The Department of Defense has taken an important step in securing its global supply chain with the new NIST SP 800-171 requirements suppliers must comply with by December 31, 2017. Standardization of security protocols across industries is the next step both public sector and commercial enterprises should partner on to address the reality of today’s threat environment."
And finally, we know that our partners and customers in the financial services industry are watching this news very closely, as they seek to protect their own institutions from cybersecurity risks.
Thomas Frank, system administrator of Simplicity Credit Union said:
“It seems simple, but as we’ve seen with the SEC announcement, it’s more important than ever for financial institutions to protect against employee and user risk. Whether compromised maliciously or accidentally, credentials of users are the keys to the data kingdom. In a highly regulated industry like financial services, we must educate our teams on proper cyber hygiene and consider strategies and technologies that are more intelligent and efficient than the traditional model, which clearly isn’t working, to protect our people and our business.”
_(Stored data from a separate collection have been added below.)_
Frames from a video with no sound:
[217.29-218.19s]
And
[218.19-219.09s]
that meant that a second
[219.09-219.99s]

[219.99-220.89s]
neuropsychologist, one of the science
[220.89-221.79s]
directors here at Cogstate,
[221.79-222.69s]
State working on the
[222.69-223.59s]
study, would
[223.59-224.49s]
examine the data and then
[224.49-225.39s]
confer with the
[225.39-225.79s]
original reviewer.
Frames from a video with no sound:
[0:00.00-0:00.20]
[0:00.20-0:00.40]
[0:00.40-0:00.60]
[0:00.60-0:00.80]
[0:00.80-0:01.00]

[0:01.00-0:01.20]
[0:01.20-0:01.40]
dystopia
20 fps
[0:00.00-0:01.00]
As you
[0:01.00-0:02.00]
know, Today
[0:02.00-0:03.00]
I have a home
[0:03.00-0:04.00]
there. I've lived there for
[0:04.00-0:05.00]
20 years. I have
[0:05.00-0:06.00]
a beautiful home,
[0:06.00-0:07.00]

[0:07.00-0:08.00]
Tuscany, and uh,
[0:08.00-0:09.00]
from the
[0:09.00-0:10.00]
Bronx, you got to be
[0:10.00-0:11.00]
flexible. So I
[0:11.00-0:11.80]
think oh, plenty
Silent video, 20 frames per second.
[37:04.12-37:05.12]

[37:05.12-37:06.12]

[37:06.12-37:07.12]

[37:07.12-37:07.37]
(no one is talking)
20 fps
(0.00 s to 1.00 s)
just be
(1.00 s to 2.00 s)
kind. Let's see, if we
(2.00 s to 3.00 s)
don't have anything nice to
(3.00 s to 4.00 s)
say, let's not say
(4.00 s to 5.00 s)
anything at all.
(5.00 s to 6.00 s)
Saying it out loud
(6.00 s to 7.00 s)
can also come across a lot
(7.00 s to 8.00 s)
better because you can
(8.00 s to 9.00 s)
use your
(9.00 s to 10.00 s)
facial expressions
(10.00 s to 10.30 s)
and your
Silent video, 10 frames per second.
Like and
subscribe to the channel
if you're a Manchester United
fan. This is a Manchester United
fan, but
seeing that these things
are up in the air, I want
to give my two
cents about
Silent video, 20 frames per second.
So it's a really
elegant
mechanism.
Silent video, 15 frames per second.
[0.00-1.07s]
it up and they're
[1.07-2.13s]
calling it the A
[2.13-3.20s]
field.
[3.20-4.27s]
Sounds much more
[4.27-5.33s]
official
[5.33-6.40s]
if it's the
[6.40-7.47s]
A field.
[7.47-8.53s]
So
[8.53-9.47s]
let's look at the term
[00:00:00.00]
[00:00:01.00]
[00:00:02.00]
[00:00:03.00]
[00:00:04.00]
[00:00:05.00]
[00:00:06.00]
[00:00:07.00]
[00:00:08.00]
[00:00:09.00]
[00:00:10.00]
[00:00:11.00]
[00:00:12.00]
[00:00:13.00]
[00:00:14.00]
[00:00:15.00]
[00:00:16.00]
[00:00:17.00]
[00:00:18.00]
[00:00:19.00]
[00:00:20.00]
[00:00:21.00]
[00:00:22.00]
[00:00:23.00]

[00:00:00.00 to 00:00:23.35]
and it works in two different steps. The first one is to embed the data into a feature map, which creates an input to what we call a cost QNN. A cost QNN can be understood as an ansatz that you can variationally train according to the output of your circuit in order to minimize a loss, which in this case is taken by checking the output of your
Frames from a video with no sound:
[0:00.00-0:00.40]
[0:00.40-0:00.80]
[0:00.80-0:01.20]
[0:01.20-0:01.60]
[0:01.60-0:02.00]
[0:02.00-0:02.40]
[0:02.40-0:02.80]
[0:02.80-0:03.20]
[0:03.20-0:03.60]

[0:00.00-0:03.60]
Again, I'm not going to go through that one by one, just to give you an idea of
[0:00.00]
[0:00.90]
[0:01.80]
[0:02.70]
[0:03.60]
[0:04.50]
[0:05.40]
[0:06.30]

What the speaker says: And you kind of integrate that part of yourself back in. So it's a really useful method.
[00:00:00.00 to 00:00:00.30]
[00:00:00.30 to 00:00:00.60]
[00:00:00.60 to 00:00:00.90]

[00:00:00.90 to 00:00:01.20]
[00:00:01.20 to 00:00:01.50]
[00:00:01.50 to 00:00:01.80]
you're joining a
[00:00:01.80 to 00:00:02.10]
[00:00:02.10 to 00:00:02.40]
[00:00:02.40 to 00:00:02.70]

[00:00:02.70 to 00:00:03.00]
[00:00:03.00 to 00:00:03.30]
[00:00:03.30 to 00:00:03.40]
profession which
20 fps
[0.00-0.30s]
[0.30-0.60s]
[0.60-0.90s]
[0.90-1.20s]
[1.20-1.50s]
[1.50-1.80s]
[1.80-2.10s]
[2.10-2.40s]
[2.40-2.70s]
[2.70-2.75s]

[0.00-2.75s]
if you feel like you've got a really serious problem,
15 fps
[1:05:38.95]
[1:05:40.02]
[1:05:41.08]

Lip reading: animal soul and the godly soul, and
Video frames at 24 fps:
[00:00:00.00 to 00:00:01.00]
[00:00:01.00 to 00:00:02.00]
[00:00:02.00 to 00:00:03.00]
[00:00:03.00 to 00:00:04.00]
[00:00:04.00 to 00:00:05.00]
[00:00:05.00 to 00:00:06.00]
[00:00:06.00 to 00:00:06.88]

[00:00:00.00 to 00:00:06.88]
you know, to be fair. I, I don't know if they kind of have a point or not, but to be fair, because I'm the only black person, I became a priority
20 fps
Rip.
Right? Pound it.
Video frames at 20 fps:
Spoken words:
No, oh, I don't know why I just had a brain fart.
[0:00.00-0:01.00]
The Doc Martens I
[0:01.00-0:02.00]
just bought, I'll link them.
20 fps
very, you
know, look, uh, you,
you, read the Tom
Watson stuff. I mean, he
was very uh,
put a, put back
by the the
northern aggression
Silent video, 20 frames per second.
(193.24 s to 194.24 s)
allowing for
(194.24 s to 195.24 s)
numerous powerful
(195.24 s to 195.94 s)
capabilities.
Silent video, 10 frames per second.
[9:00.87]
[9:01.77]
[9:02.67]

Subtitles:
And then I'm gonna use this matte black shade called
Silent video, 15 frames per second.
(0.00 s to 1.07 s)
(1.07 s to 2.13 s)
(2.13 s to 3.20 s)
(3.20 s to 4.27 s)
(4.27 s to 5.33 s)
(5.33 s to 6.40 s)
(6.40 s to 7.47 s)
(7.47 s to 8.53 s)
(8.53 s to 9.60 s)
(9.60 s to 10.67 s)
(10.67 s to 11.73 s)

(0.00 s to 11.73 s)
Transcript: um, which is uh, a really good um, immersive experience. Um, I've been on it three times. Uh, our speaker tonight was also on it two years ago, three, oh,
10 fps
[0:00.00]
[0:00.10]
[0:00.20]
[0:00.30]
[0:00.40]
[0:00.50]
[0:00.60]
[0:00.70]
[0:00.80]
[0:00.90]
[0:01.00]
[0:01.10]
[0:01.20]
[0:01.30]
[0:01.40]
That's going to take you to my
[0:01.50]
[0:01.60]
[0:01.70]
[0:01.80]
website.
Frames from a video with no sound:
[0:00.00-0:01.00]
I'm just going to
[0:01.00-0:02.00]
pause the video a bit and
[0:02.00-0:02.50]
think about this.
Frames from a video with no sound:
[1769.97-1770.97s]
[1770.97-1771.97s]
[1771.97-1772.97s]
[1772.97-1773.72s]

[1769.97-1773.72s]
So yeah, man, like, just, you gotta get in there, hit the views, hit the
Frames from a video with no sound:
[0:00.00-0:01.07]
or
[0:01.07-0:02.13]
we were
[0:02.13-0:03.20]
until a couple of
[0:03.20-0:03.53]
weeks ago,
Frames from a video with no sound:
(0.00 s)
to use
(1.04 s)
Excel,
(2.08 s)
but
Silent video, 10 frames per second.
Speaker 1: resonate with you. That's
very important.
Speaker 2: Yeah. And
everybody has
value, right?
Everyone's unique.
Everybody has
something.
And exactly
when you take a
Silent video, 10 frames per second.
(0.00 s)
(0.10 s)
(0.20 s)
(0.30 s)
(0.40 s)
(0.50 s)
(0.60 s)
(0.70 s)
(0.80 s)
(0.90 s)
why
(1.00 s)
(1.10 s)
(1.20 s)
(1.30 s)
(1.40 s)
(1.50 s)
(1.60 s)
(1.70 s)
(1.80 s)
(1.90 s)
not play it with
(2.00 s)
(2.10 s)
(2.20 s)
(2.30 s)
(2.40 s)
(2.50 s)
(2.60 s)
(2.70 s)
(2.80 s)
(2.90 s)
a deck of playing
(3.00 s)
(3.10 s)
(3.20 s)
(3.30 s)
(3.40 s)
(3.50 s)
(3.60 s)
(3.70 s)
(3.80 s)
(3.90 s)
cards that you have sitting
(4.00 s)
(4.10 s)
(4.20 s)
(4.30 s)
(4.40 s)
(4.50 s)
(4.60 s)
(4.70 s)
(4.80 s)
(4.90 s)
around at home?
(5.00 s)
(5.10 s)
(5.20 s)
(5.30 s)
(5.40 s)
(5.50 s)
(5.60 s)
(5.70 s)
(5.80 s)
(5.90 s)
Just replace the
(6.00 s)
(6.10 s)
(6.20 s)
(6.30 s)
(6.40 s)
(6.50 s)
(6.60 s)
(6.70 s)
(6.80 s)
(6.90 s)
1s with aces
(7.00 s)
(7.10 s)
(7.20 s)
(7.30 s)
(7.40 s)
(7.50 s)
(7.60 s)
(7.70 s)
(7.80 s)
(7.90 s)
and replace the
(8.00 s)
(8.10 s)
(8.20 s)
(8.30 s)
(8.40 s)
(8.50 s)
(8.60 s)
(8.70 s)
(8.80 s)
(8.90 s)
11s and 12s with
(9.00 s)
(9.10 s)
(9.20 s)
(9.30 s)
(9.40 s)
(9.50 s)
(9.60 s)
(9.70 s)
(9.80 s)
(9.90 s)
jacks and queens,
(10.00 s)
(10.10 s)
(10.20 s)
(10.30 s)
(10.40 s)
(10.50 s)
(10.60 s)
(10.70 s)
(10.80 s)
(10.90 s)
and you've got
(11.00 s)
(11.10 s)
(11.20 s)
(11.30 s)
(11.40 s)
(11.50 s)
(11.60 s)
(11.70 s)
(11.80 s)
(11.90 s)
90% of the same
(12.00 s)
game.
Allan Black, President, Internet Content Management (ICM) shared:
“Meeting today's security challenges, especially within the vulnerable supply chain of highly regulated industries is critical. With secure supply chain requirements like NIST SP 800-171 and today’s news related to SEC breach, it’s clear threats to the supply chain are inordinate and escalating. Organizations must ensure their partners and vendors are implementing security systems that focus on the inherent vulnerabilities created by networks and human behavior to combat threats that escalate in scale often due to risks associated with the end user business activities.”
And Brian DiPaolo, Director of Strategic Services, Accudata Systems told us that:
“While unfortunate, the SEC breach is the latest reminder that more effective and efficient security controls are needed. We must shift our cyber strategies and resources, recognizing that people are the most vulnerable point within a business or government entity. Ultimately, organizations have to realize that it’s people looking to exploit people, machines are simply an avenue for access. We must acknowledge that fact, and prioritize direct protection of data, to avoid incidents like this in the future.”